EKBIS.CO, JAKARTA -- Presiden Joko Widodo dalam berbagai kesempatan terus mendorong perluasan penanaman sorgum sebagai langkah awal upaya diversifikasi pangan lokal, termasuk untuk mengurangi ketergantungan terhadam gandum yang diimpor.
Lantas, apa sih keunggulan dari sorgum?
Ketua Dewan Pakar Masyarakat Agribisnis Indonesia (MAI), Mohammad Jafar Hafsah, menjelaskan, Sorgum merupakan tanaman asli Afrika Timur di wilayah Abessinia, Ethiopia yang kemudian menyebar ke seluruh Indonesia.
Adapun masyarakat Indonesia telah memulai menanam sorgum sejak awal abad ke-4. Tanaman sorgum masuk ke dalam kelompok serealia seperti beras dan jagung yang kini Indonesia telah mencapai swasembada.

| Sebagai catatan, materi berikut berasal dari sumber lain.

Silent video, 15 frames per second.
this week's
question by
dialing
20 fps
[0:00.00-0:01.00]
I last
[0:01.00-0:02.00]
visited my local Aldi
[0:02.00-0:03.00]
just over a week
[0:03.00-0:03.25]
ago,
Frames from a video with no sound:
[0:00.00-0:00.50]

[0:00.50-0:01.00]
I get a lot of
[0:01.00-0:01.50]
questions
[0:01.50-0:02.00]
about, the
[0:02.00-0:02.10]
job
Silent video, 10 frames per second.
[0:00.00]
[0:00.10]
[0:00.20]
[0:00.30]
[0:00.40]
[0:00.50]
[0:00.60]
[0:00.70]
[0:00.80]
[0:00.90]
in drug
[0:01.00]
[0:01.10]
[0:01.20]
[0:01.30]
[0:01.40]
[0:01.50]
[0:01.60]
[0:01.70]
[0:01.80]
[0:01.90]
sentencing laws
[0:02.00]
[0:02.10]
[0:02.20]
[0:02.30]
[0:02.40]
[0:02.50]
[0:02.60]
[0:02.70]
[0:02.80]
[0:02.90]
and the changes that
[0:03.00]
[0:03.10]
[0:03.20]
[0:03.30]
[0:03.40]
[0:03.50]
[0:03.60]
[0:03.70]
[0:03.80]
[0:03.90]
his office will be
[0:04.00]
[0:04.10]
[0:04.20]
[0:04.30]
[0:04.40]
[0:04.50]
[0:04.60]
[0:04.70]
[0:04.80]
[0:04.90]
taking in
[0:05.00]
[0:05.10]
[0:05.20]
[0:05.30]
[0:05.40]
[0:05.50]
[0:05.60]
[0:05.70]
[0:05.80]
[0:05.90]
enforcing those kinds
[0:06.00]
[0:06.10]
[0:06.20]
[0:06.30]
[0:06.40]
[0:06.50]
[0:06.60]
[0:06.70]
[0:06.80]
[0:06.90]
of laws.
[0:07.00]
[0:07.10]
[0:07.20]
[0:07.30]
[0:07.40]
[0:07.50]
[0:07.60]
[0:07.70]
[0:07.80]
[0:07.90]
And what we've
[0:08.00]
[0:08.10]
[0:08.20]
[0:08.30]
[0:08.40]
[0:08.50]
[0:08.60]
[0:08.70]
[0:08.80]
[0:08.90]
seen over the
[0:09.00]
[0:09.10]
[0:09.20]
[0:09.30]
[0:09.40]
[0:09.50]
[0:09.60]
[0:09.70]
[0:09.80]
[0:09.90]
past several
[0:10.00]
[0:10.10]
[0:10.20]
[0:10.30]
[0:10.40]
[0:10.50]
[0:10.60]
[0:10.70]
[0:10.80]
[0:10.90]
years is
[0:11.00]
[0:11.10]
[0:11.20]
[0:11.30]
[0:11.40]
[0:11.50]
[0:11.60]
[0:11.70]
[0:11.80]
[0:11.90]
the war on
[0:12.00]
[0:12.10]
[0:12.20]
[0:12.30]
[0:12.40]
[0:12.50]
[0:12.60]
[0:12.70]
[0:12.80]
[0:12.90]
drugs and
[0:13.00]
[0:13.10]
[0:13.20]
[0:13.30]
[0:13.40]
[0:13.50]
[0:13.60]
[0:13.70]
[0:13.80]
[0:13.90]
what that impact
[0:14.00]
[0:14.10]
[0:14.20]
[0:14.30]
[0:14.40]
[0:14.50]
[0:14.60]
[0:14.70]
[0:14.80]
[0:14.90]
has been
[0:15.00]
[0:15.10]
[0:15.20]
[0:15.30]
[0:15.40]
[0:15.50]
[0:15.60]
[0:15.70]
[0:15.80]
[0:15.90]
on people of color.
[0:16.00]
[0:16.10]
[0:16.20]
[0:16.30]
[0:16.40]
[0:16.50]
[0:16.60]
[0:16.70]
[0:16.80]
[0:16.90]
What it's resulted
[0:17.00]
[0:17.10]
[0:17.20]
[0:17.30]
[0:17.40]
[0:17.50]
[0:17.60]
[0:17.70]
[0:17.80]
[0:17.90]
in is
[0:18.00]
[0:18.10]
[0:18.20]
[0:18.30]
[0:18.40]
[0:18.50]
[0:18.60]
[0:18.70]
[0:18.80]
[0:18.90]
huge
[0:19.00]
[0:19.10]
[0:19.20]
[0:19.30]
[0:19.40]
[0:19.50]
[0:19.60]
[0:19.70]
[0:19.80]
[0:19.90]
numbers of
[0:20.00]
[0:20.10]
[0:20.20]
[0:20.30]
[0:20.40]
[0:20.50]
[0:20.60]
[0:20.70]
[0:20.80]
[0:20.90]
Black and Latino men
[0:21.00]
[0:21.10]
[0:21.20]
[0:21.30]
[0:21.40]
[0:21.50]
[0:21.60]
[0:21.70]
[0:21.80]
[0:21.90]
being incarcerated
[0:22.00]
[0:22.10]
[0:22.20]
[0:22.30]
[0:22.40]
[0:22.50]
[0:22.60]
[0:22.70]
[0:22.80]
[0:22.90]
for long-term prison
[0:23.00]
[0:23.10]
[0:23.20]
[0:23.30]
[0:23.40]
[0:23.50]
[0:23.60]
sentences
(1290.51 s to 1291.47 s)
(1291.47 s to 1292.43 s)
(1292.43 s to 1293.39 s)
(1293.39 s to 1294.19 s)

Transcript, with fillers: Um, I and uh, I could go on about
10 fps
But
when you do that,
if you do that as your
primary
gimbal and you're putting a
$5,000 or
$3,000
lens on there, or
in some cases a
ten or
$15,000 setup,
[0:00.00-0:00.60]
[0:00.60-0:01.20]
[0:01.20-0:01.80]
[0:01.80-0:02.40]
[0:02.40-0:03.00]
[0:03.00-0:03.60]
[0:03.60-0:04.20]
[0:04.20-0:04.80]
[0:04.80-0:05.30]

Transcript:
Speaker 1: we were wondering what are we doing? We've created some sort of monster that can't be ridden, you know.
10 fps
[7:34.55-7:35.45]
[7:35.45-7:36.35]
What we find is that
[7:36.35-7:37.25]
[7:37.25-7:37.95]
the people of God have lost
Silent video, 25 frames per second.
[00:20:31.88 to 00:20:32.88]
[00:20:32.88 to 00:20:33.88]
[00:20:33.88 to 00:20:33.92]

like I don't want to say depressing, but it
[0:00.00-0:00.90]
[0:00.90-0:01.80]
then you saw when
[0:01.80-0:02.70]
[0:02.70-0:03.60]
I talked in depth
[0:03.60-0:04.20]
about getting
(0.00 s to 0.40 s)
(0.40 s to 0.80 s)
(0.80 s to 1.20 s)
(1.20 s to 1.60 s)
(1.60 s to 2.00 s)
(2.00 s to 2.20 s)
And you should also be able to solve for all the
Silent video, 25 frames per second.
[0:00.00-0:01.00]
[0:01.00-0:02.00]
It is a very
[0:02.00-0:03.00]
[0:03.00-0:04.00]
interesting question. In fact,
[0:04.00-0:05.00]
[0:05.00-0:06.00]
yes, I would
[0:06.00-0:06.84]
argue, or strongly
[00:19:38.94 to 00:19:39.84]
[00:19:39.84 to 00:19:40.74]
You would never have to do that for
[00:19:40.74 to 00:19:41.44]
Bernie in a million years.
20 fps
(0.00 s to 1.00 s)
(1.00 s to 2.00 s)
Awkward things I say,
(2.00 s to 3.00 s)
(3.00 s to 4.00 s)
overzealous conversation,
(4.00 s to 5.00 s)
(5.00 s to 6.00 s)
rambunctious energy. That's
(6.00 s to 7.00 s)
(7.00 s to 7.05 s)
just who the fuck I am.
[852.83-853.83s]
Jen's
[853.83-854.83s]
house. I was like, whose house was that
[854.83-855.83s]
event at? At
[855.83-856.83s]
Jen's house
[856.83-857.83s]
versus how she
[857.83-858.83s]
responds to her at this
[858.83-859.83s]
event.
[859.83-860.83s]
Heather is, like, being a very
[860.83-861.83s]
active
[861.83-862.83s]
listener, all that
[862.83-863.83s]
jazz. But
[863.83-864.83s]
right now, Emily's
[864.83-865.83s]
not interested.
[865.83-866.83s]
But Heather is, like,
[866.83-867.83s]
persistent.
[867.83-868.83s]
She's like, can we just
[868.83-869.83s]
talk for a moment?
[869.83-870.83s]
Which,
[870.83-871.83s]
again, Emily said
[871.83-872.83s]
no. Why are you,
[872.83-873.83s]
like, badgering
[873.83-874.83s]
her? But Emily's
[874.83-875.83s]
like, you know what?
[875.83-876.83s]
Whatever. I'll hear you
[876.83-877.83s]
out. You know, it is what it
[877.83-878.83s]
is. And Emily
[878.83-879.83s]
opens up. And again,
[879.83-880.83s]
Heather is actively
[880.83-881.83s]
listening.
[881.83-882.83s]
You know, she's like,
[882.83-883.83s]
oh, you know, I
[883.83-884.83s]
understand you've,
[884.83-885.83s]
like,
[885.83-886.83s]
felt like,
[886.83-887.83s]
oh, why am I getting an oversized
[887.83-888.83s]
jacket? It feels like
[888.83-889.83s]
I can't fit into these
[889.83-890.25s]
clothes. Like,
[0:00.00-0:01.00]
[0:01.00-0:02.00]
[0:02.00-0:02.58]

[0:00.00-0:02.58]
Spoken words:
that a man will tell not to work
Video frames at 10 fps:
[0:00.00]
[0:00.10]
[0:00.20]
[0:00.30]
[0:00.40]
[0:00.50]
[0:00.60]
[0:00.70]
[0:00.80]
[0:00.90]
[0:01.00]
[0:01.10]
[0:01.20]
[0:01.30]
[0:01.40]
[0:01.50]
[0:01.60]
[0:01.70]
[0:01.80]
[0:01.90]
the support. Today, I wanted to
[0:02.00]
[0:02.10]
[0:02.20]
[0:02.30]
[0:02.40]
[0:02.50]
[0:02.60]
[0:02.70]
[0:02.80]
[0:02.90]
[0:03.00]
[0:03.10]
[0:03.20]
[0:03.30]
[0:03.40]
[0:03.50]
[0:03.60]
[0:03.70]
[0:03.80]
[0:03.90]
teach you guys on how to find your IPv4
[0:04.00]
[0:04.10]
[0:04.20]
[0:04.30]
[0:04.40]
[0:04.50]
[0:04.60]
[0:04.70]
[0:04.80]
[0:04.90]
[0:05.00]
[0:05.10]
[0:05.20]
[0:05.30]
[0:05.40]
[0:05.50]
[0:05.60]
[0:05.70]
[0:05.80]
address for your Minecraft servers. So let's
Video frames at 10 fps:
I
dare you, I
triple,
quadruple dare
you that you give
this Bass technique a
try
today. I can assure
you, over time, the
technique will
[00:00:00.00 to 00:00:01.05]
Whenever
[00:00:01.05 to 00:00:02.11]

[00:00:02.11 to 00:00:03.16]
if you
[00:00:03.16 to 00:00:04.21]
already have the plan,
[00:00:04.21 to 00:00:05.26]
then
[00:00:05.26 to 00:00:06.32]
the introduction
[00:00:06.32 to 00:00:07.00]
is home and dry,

Jafar mengatakan, adaptasi tanaman sorgum dapat lebih luas karena bisa tumbuh dan dibudidayakan di lahan subur, marjinal, bahkan kering. Sorgum juga menjadi tanaman yang cukup tahan genangan.
"Selain untuk pangan sorgum juga bisa digunakan untuk pangan dan bahan bakar," katanya dalam webinar ICMI Talk yang digelar pada Kamis (13/10/2022).
Lebih lanjut, Jafar memaparkan, kebutuhan air sorgum pun cukup rendah, hanya sepertiga dari kebutuhan air tanaman tebu dan setengah dari jagung. "Kebutuhan pupuk untuk sorgum juga relatif sedikit sehingga pemeliharaannya lebih mudah," kata dia.
Sementara itu dari sisi umur panen, sorgum cukup cepat. Panen bisa dilakukan dalam kurun waktu 100 hari setelah tanam dan sekali tanam dapat diratun dengan estimasi 10 bulan hingga 12 bulan.
Karena Sorgum telah menjadi komoditas pangan lokal yang cocok dengan iklim di Indonesia, Jafar menyebut, pengembangan sorgum di Tanah Air memiliki peluang besar untuk mensubsitusi gandum yang hanya dapat diimpor oleh Indonesia.
Ia mencatat, potensi luas lahan di Indonesia untuk mengembangan sorgum mencapai 23,9 juta hektare. Besarnya potensi lahan karena Sorgum dapat ditanah di berbagai macam lahan.
Selain kelebihan, Sorgum tentunya juga memiliki kelemahan. Jafar menjelaskan, produk sorgum dan olahannya belum populer dan belum memiliki off-taker atau pihak yang menyerap hasil panen dlam skala besar.
Di satu sisi, tingkat produktivitas sorgum masih di bawah 5 ton sehingga masih membutuhkan pengembangan benih. Selain itu, penyimpanan sorgum dalam bentuk biji segar tidak bisa bertahan lama karena masalah hama.
"Menanam sorgum juga masih dianggap sebagai budaya sehingga masih sedikit petaninya dan pengendalian organisme penganggu tanaman belum efektif," kata dia.
Sepanjang 2020 lalu, impor gandum tercatat telah tembus mencapai 10,9 juta ton. Tanpa ada intervensi dari pemerintah, ia meyakini impor gandum akan tembus di atas 11 juta ton mulai tahun depan.
Jafar menjelaskan, setidaknya ada tiga produk makanan berbahan baku gandum yang bisa disubstitusi oleh sorgum. Yakni produk biskuit dan kue kering, kemudian bronis, bolu, dan kue lapis, serta produk mie.
Hanya saja, ia tak menampik upaya pengembangan sorgum akan berhadapan dengan para importir dan negara-negara produsen gandum. "Pasti akan ada keinginan dari negara-negara itu untuk mengusahakan agar kita tidak mengembangkan produk-produk substitusi terigu," kara dia.